Yes, I think so, to some extent. But it still doesn’t explain the failure of so many people to act decisively. After all, most of these potentially negative consequences would only occur if the affair went public – it should be perfectly possible to deal swiftly with sexual harassment without involving the press.


Of course, we could say to ourselves that the stories seemed to be at the lower end of the harassment spectrum, and some female colleagues still take the side of the men involved. But that is not good enough. If there is lack of clarity, surely the right response is to investigate. We knew something was up, it was being talked about, it was affecting morale and therefore our ability to do our jobs well, not to mention persuading some possibly good candidates not to apply for jobs in an organisation where this kind of thing was going on.


So if it wasn’t the Elie Wiesel effect, and it wasn’t our uncertainty, why did we fail to act? I am afraid it comes down, as usual, to power and fear. If this had been a middle manager, I am sure they would have been called on it much sooner and dealt with. But the stories were about senior staff, highly regarded by the organisation’s leadership, wielding significant power.


For some of us, it was fear of confrontation – that moment of looking colleagues, even friends, in the eye and confronting sexual harassment head on.


But mostly it is fear about the impact on careers. Calling out people from the other side of the political spectrum or in another industry has no impact on your career as a campaigner – in fact, it may enhance it. But calling out people close by, with contacts in all the right places, and links to major funders, could make a material difference.


Clearly, directors and trustees across the sector need to do much better. Not acting on this kind of thing is grossly negligent, and not knowing is almost as bad. Leaders need to be active in pursuing this problem, not passive and surprised. An organisation has to be the change it wants to see. The public understands that good institutions have imperfect employees, but they don’t understand a failure to deal with them.


And procedures need to be updated.
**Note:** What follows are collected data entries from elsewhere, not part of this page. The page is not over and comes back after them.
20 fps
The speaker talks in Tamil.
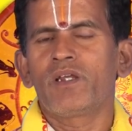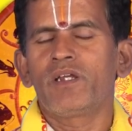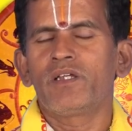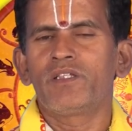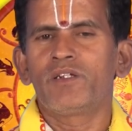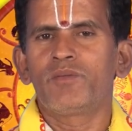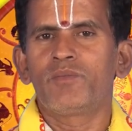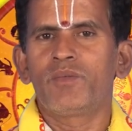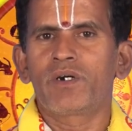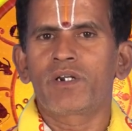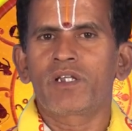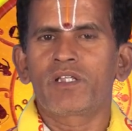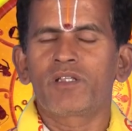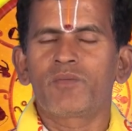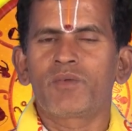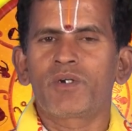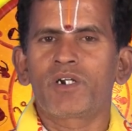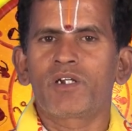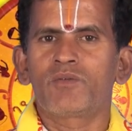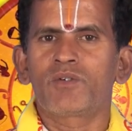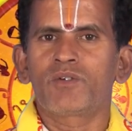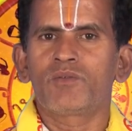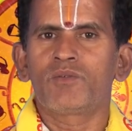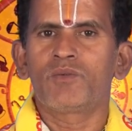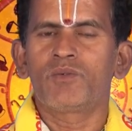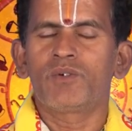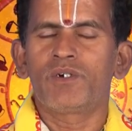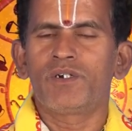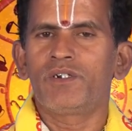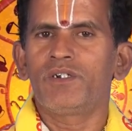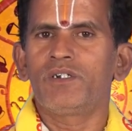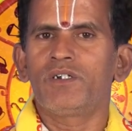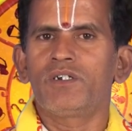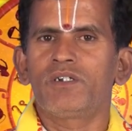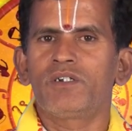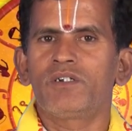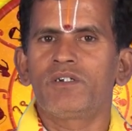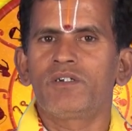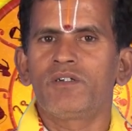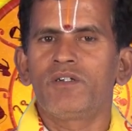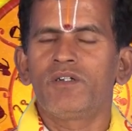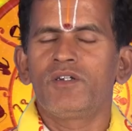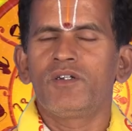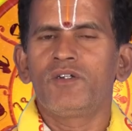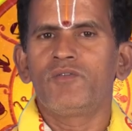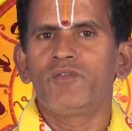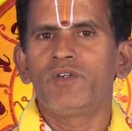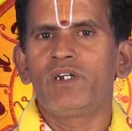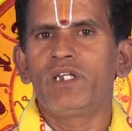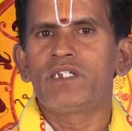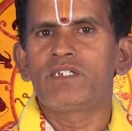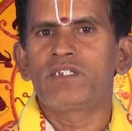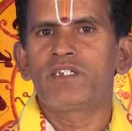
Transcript: எதிர்பாராத பணவரவு உண்டு வேலை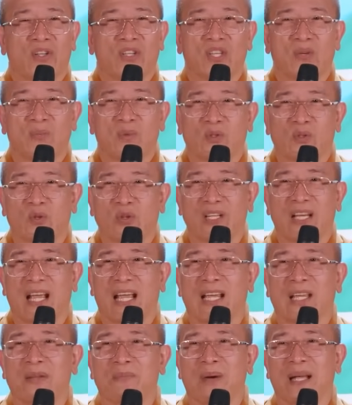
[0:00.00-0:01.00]
Nhưng mà suốt
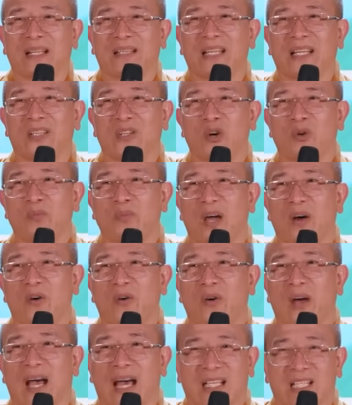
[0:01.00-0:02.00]
ngày bệnh tật ốm
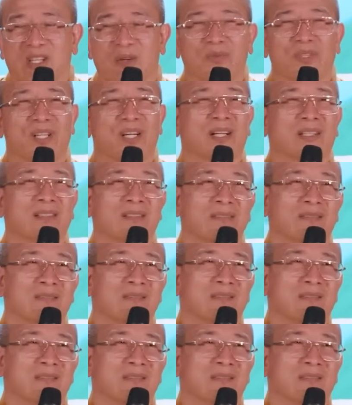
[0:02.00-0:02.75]
đau, ăn không được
In my various management jobs, it has always been obvious to me that intimate relationships with people I manage or colleagues from partner organisations over whom I have some modicum of influence would be inappropriate, but I can’t recall anyone actually telling me so. A generous interpretation of boorish masculine behaviour is that some men may not know the boundaries of the unacceptable. Less generously, and more probably, they suppress that knowledge for their own convenience. Either way, let’s make it explicit (as I understand, from discussions with contacts, it already is in some companies).
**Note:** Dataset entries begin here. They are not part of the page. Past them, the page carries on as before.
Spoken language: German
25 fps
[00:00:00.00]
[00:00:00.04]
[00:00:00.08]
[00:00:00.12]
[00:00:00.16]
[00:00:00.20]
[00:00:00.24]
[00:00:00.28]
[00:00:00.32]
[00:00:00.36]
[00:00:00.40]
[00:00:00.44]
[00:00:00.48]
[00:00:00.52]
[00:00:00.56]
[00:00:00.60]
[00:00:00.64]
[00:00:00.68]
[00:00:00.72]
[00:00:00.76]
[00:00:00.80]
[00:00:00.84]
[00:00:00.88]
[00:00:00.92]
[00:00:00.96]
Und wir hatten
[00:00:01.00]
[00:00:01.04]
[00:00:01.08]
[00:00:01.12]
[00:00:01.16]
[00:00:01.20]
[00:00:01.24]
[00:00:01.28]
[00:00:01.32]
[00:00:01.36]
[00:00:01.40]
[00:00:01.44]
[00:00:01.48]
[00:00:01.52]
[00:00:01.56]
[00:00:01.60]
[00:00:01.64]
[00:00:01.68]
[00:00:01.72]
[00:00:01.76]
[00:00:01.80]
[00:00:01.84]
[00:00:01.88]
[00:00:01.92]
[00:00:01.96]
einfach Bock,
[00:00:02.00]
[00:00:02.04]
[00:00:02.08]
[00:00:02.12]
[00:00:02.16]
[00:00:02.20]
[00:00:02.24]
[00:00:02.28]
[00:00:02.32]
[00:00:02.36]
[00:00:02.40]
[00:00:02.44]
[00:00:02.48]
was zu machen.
Ultimately, though, in my view, and from my experience, it will always come down to us. Not the victim, who we know may have good reason not to complain. Not the leadership, because we cannot wait to know what incentives are driving their decisions. But the caring colleague and witness.


In my case, after six months in the job I was ready to resign and had told some colleagues of my intentions. For me personally, it felt beneath my dignity to continue in an organisation where this kind of omerta was considered part of the job, and I was experienced enough to know I could find other work.
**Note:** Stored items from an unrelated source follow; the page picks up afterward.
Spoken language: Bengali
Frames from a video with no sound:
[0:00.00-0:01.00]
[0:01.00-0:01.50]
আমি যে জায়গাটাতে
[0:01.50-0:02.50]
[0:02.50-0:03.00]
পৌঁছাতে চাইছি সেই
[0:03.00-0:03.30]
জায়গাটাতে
But I am still disappointed with myself for not acting more swiftly. I think it was the affected women who, in the end, succeeded in persuading a reticent management to act.

What can we do next time to act faster, more boldly? Don’t hesitate, investigate. Take responsibility for your colleagues – don’t wait for others to do so. See it through. Raise it directly with the accused. Be a bit more vigilant, even vigilante – we know that there are horror stories about revenge being taken out on employees that challenge abuse, so maybe form a group and hold firm together. And the threat of going public does, unfortunately, need to be there when institutions are slow to act.


Loyalty is powerful, and so is fear. But when we work for organisations striving for a great purpose, our obligation to side with the victims cannot be balanced against a higher cause, or we will let both down. The Weinstein moment has taught us, I hope, that our first loyalty should be to victims of harassment – and we should find the courage to speak out.